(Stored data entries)
● ● ●

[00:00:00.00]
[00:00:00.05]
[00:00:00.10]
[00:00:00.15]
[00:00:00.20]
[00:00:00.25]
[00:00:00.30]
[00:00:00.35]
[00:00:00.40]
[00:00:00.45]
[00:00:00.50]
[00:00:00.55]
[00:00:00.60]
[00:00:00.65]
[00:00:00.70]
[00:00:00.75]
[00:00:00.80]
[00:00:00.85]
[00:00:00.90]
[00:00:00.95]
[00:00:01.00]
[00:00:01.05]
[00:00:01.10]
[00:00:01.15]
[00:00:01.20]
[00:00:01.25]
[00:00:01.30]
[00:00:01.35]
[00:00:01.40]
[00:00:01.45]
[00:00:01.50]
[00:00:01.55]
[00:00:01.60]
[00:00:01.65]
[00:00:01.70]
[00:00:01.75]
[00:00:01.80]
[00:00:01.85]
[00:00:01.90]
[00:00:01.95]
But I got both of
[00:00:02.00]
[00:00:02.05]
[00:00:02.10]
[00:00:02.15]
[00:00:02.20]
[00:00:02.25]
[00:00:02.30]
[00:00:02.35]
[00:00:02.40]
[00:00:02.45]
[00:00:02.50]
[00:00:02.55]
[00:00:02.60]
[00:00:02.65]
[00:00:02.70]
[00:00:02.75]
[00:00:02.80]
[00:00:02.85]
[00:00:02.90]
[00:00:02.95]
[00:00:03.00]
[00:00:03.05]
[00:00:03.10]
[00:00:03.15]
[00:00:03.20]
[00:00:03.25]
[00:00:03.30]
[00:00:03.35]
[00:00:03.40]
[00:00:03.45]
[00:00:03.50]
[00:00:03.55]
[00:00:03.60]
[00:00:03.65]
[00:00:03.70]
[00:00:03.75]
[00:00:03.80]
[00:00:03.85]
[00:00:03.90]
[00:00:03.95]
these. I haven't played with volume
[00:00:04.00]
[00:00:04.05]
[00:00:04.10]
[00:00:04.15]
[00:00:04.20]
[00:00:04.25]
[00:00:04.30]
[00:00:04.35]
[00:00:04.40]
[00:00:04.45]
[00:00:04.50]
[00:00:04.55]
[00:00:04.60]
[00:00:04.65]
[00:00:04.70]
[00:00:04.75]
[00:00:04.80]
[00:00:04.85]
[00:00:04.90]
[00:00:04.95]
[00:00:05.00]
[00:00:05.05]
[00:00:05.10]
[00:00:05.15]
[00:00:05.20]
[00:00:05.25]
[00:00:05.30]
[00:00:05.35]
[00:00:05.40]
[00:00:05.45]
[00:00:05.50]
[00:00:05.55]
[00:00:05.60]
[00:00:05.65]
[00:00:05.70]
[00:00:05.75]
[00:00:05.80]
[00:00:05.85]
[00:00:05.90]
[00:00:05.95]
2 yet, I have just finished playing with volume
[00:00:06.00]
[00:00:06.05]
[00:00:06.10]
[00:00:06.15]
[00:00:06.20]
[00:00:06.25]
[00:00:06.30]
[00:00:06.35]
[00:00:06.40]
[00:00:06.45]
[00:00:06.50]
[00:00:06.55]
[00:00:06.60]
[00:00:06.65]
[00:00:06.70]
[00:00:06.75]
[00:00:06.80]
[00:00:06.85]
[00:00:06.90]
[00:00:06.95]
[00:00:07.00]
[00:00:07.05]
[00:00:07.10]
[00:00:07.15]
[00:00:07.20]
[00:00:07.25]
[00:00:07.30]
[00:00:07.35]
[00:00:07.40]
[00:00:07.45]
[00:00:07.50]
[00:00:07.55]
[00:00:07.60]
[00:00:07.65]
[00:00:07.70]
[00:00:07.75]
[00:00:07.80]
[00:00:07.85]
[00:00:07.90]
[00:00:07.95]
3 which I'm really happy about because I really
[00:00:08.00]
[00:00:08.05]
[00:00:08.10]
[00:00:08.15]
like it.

● ● ●

• [Task directions]
Will you return exactly the lines above from the one with "[00:00:00.80]" down to the one with "[00:00:01.70]", counting both as part of the range?

• [Solution for this problem]
[00:00:00.80]
[00:00:00.85]
[00:00:00.90]
[00:00:00.95]
[00:00:01.00]
[00:00:01.05]
[00:00:01.10]
[00:00:01.15]
[00:00:01.20]
[00:00:01.25]
[00:00:01.30]
[00:00:01.35]
[00:00:01.40]
[00:00:01.45]
[00:00:01.50]
[00:00:01.55]
[00:00:01.60]
[00:00:01.65]
[00:00:01.70]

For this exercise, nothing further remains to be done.